Losing the mask

With National Elections in the air in Barbados, Grenada, Turks and Caicos Islands, the United States etc… my thoughts turn to politicians. I think of what Barbados’ politicians tell you when they knock at your door; what they say in the literature that they push through your louvers or mailboxes or what their campaigners buzz into your ears over the phone lines.

“X wants to represent you in the House; he/she always wanted to serve people.”  Haul and come again- this outdated stock phrase is an apt response for alas something is missing from the service message.  In fact, let me relate the story about the old lady and the campaigning politician who trampled through the village in the broiling midday sun and knocked at the old lady’s door.

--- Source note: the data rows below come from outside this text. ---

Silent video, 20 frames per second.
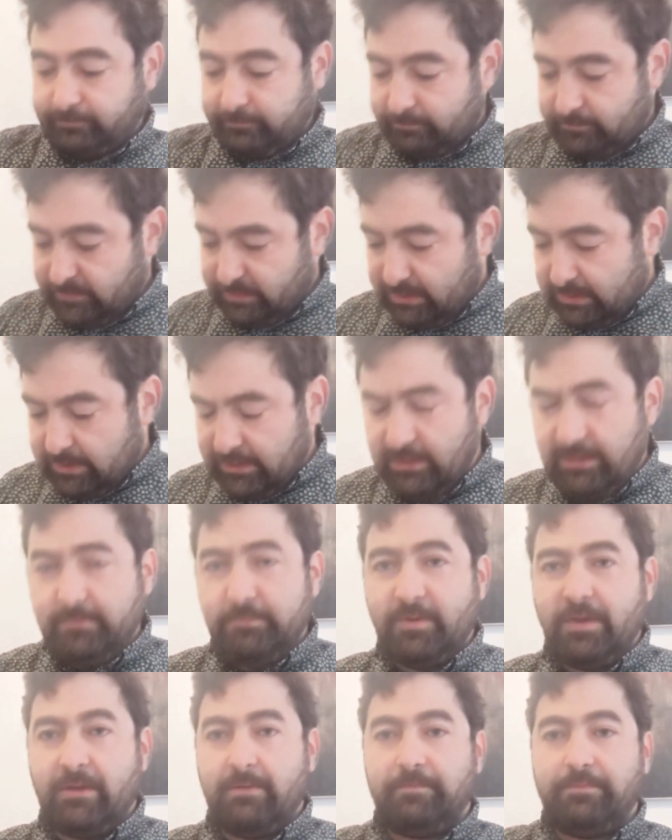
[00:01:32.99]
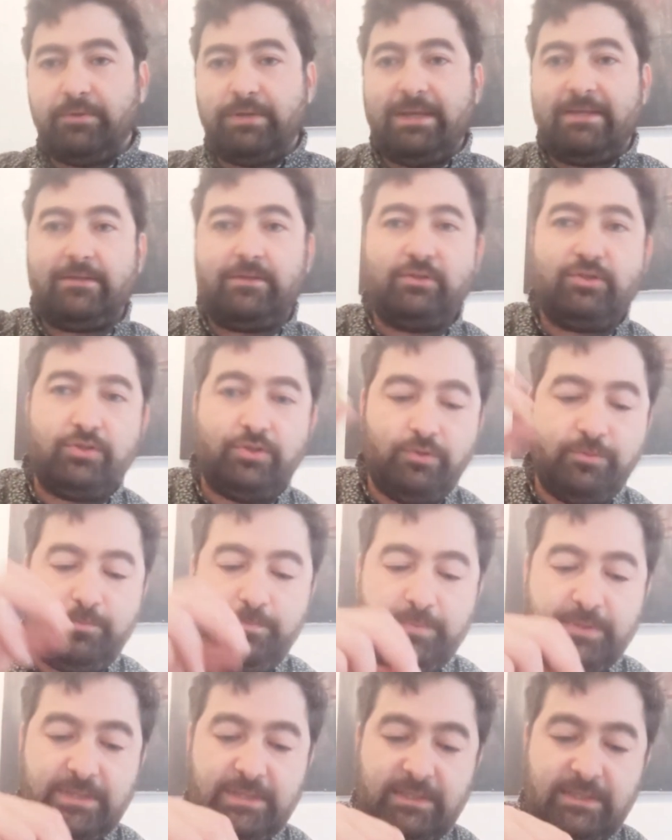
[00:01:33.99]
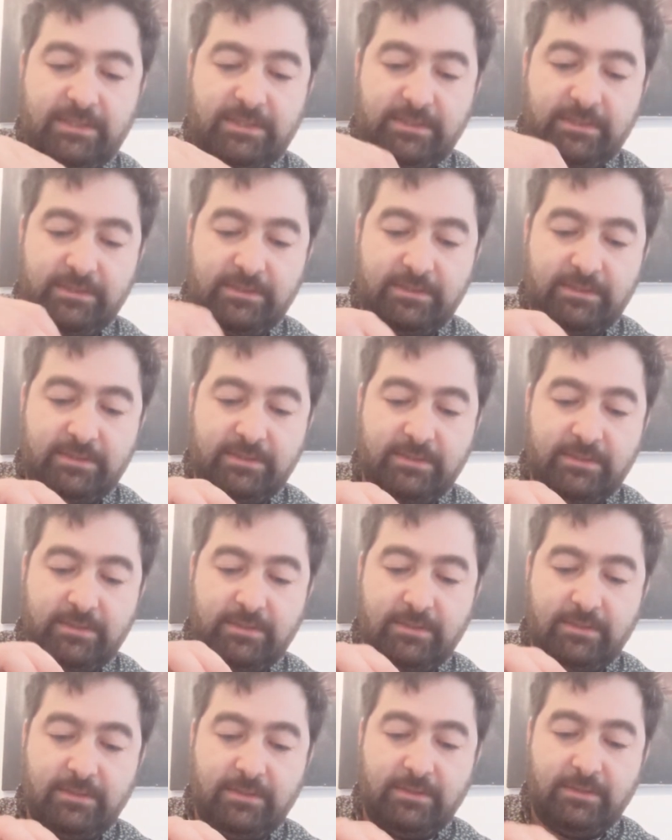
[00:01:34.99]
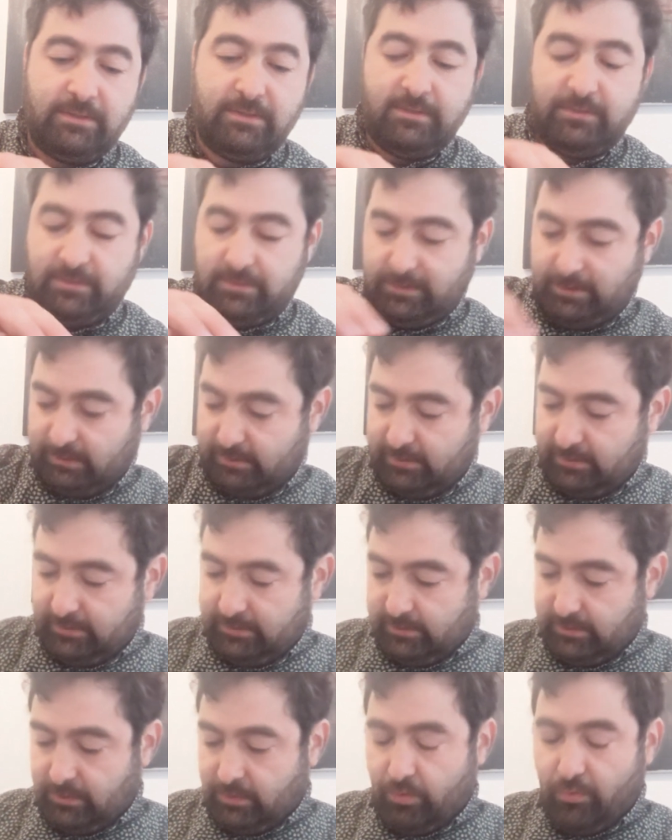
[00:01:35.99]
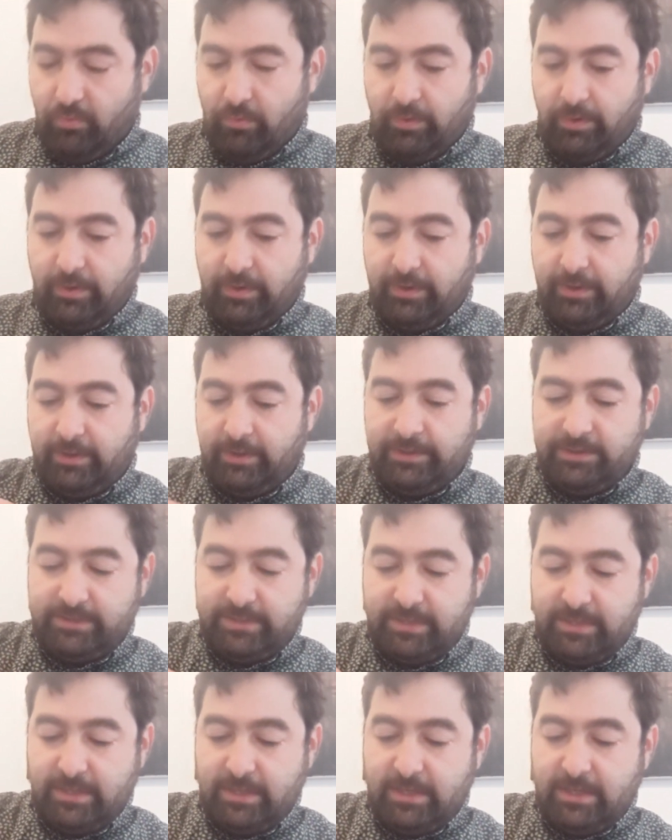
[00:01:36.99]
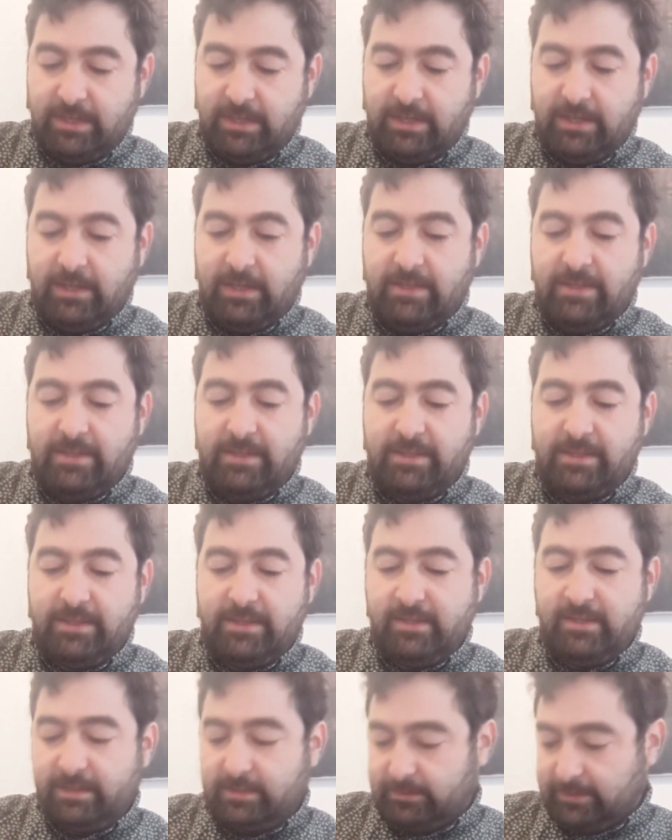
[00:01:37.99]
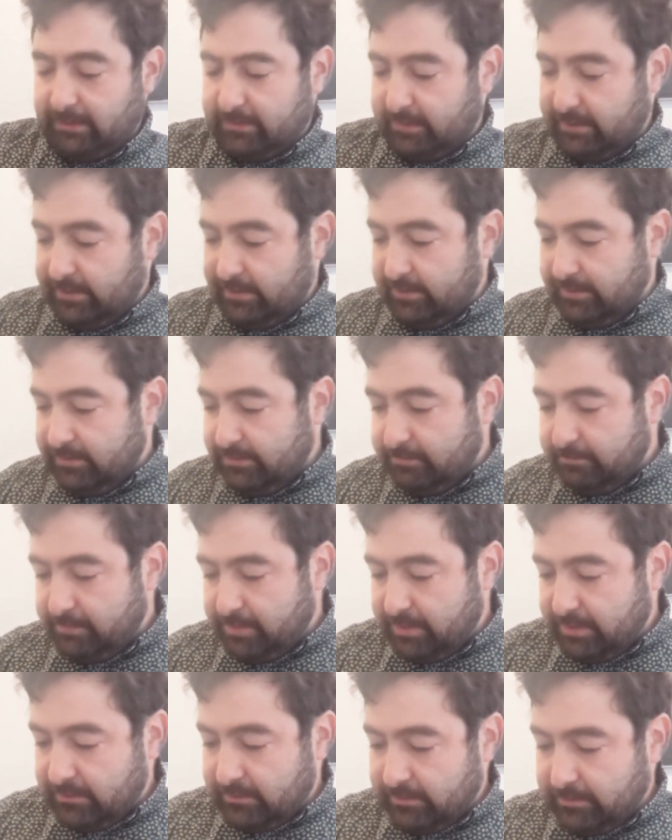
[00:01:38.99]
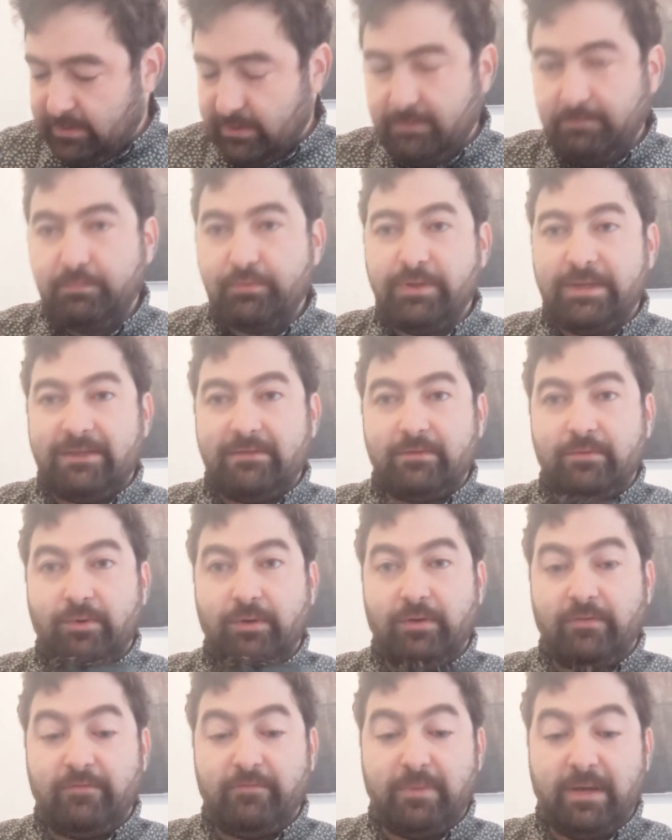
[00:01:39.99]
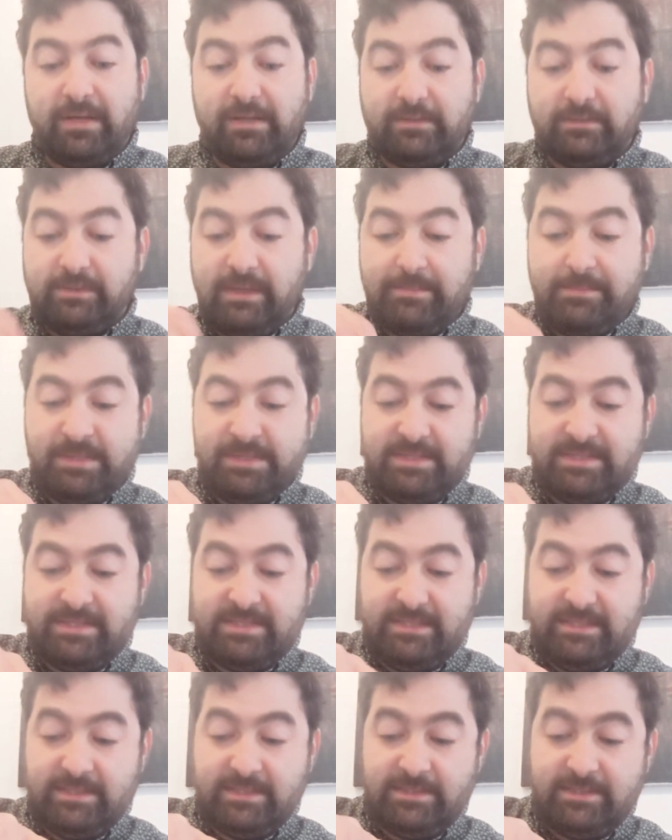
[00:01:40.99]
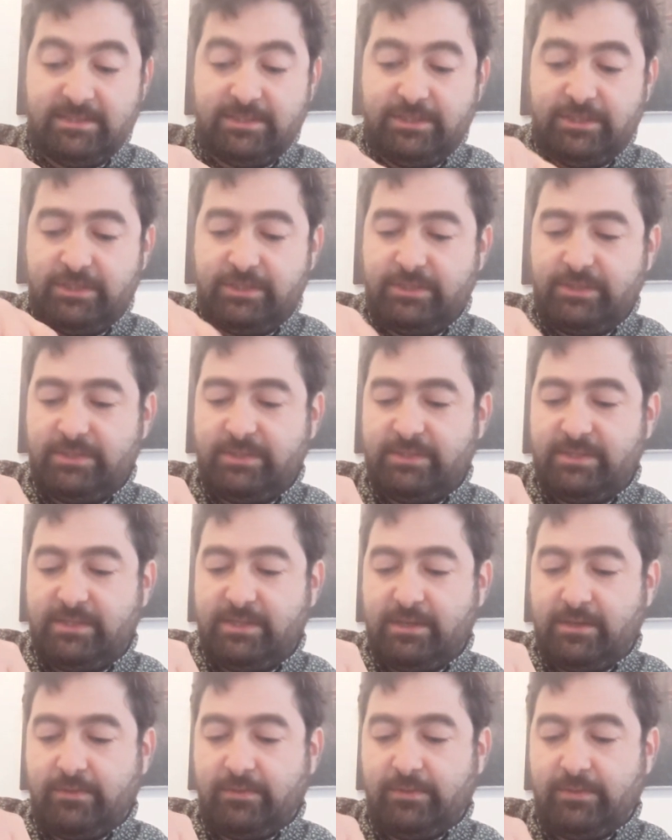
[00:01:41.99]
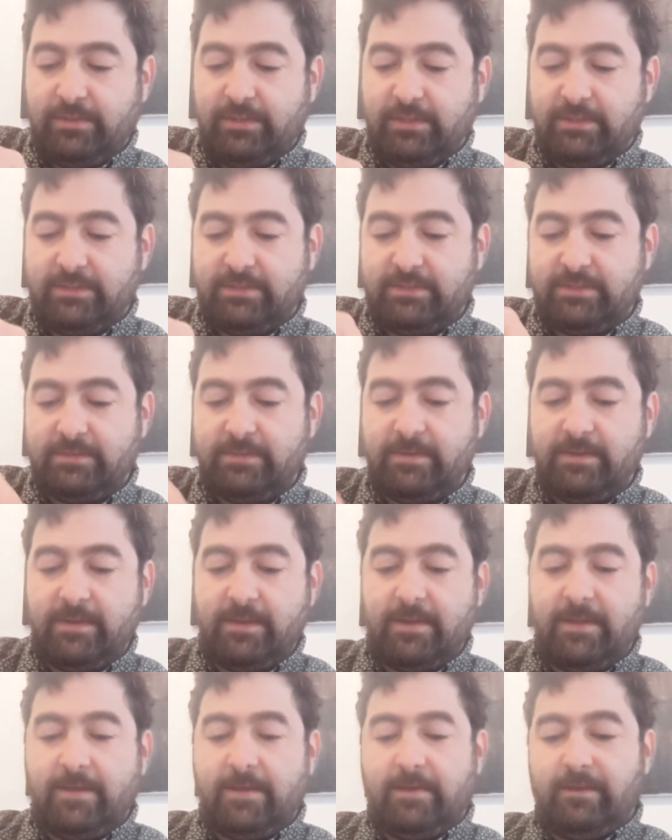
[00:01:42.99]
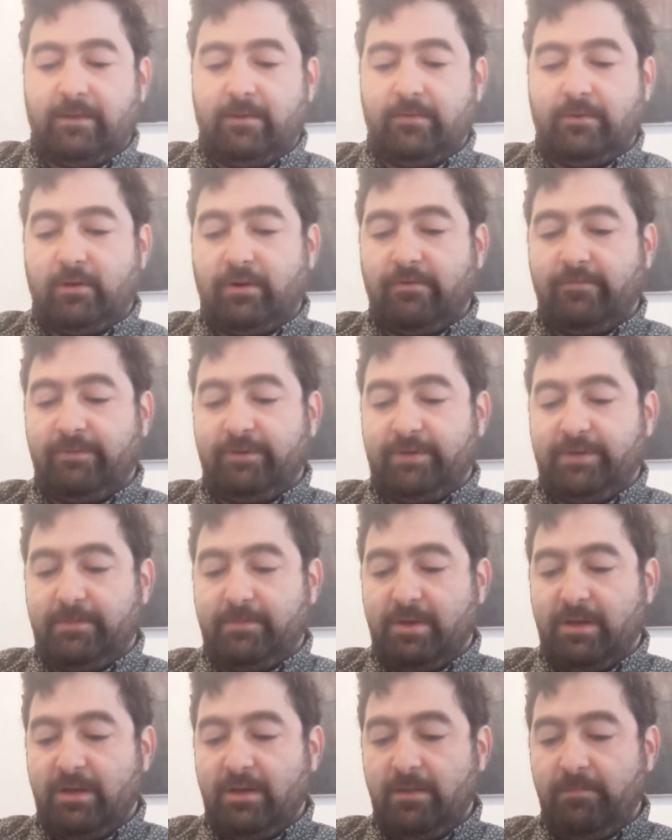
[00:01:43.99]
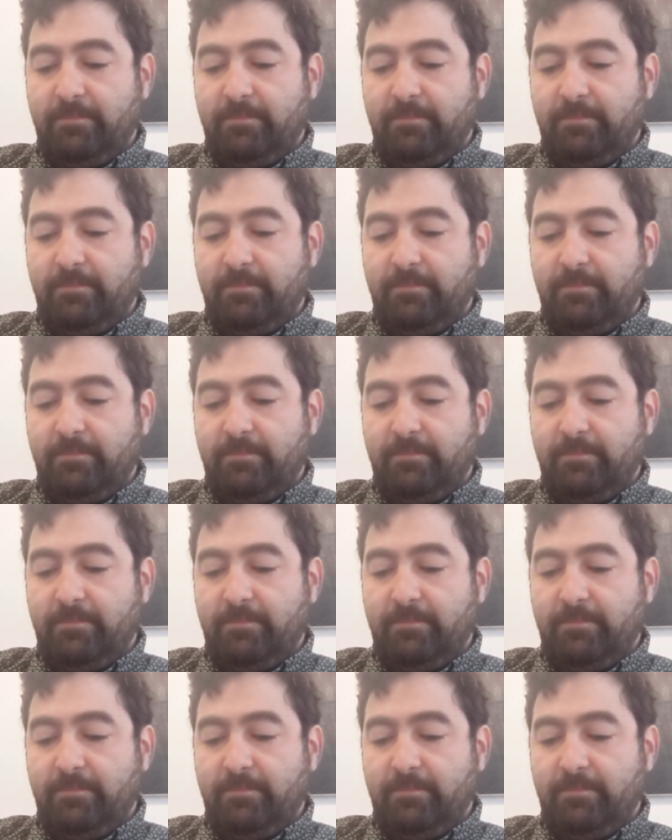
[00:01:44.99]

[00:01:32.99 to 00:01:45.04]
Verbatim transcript: And I'm gonna plant two peas in the corners. And I think that in the middle, I'm gonna plant one of my lemon seeds just to see how it does. And I'll cover them up.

“Mums, you now, from the time I was small, I wanted to help people, but I need your support,” he said with the eagerness of a newcomer on reaching friendly territory. Her face was immediately washed with relief and she replied in a voice marked with the deference yesteryear folk reserved for lawyers.  “I so glad to hear you say so cause …”

Almost whispering, she beckoned him closer, and then added: “I was here waiting for my granddaughter to come and throw out de ‘topsy’, it full from last night, see. Come, Son, let me show you what to do!” She hobbled towards her bedroom; him following. (A former politician told me this.)

Few ‘topsies’, if any, are used in Barbados today; water toilets are as common as there are avenues outside of politics for rendering community service. Sometimes politicians repeat statements believing they would earn points with electors but they merely attract cynicism. This service mantra from a politician is one that too often rings ‘hypocrite, hypocrite’ if not backed by tangible evidence.

Politicians, your record speaks of past and present works while your plans for helping the constituency and the country indicate your intentions for future service. Being a politician shouldn’t force you to go against your grain to look good or to please people, especially since the statistics may reveal the frequency of your human touch as an event occurring once every five years.

And please, you shouldn’t feel obliged to carry out a “poh”, if you don’t want to; fire a drink in a rum shop when you are known to be a soft-drink man; give a man money to buy beers, when you believe that money should go to the five children he does not financially support; nor should you feel you have to hit every ‘willing’ woman because some Barbadians see sexual encounters as part of the campaigning trail.

…Above all: to thine own self be true, And it must follow, as the night the day, Thou canst not then be false to any man.”  That advice found in William Shakespeare’s Hamlet was given by Polonius to his 18 year old son, Laertes who was leaving for Paris.


3 thoughts on “Losing the mask

  1. I was told he wanted the vote and it was only to the pit toilet outside. Pit toilets were fairly common place, then. I was told that politicans then like now are humble people.